I am trying to search through a list of files, look for the words 'type' and the following word. then put them into a list with the file name. So for example this is what I am looking for.
File Name, Type
[1.txt, [a, b, c]]
[2.txt, [a,b]]
My current code returns a list for every type.
[1.txt, [a]]
[1.txt, [b]]
[1.txt, [c]]
[2.txt, [a]]
[2.txt, [b]]
Here is my code, i know my logic will return a single value into the list but I'm not sure how to edit it to it will just be the file name with a list of types.
output = []
for file_name in find_files(d):
with open(file_name, 'r') as f:
for line in f:
line = line.lower().strip()
match = re.findall('type ([a-z]+)', line)
if match:
output.append([file_name, match])
Learn to categorize your actions at the proper loop level.
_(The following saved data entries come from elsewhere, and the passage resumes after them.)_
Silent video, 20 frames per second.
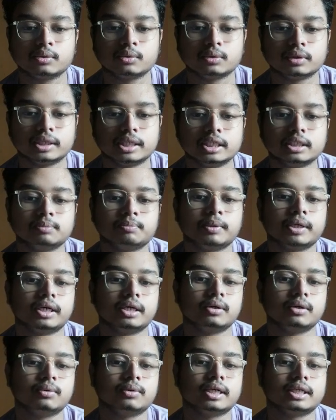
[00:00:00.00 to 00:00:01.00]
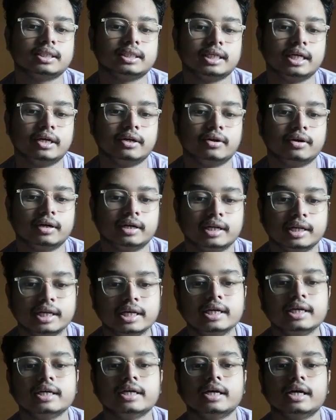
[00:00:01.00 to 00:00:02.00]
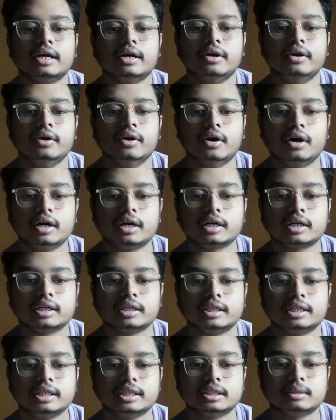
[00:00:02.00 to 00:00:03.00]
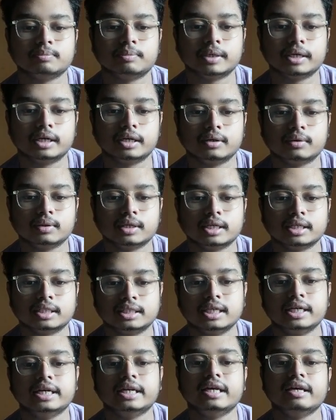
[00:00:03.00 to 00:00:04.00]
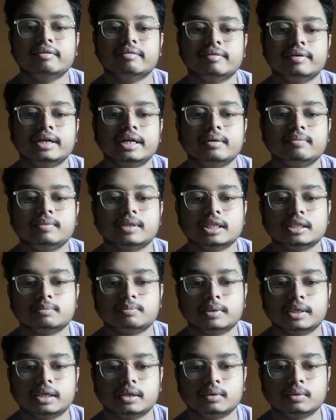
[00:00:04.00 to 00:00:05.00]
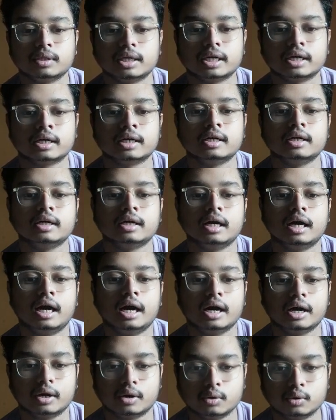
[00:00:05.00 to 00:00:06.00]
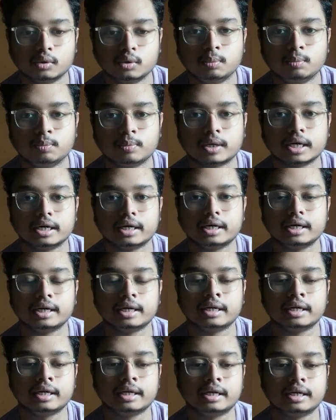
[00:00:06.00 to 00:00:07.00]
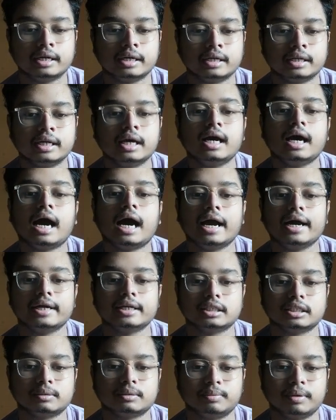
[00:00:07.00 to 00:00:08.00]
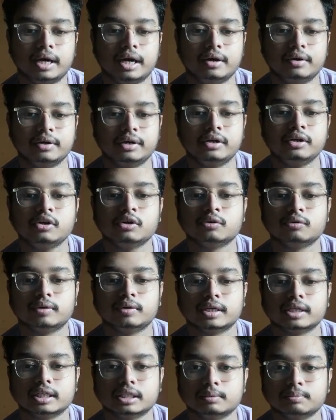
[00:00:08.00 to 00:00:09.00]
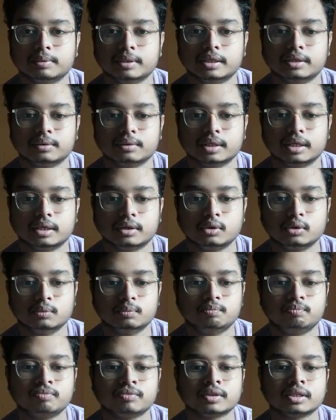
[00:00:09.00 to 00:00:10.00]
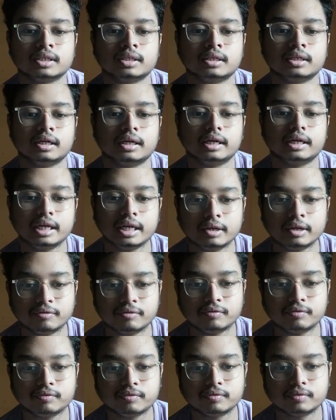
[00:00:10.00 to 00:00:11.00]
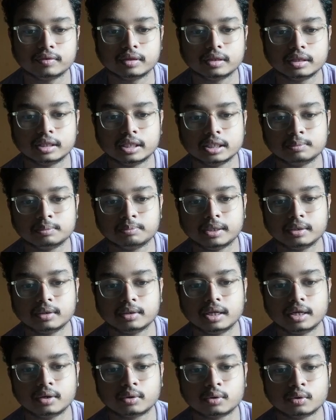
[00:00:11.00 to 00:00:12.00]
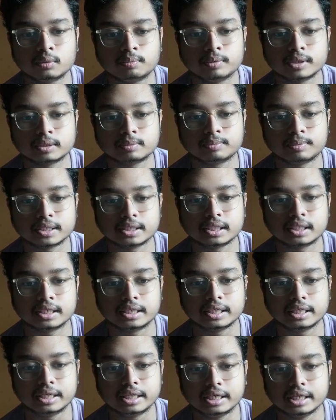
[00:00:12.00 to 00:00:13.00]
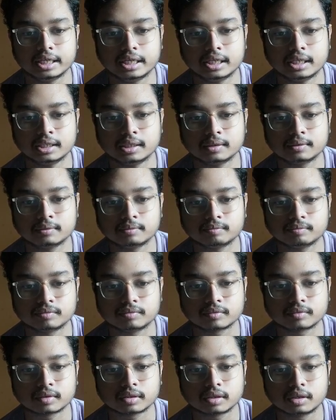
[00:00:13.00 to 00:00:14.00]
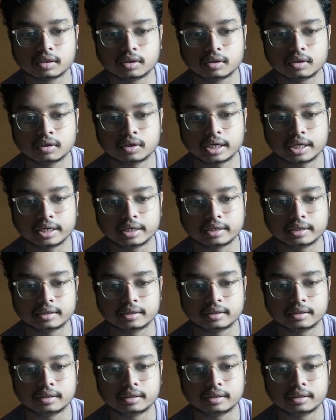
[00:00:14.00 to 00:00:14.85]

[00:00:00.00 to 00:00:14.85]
to this particular chain only, not this particular chain, even if this particular group contain the highest priority over this particular group. If this particular group is present here, okay,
In this case, you say that you want to accumulate all of the references into a single list, but then your code creates one output line per reference, rather than one per file. Change that focus:
with open(file_name, 'r') as f:
ref_list = []
for line in f:
line = line.lower().strip()
match = re.findall('type ([a-z]+)', line)
if match:
ref_list.append(match)
# Once you've been through the entire file,
# THEN you add a line for that file,
# with the entire reference list
output.append([file_name, ref_list])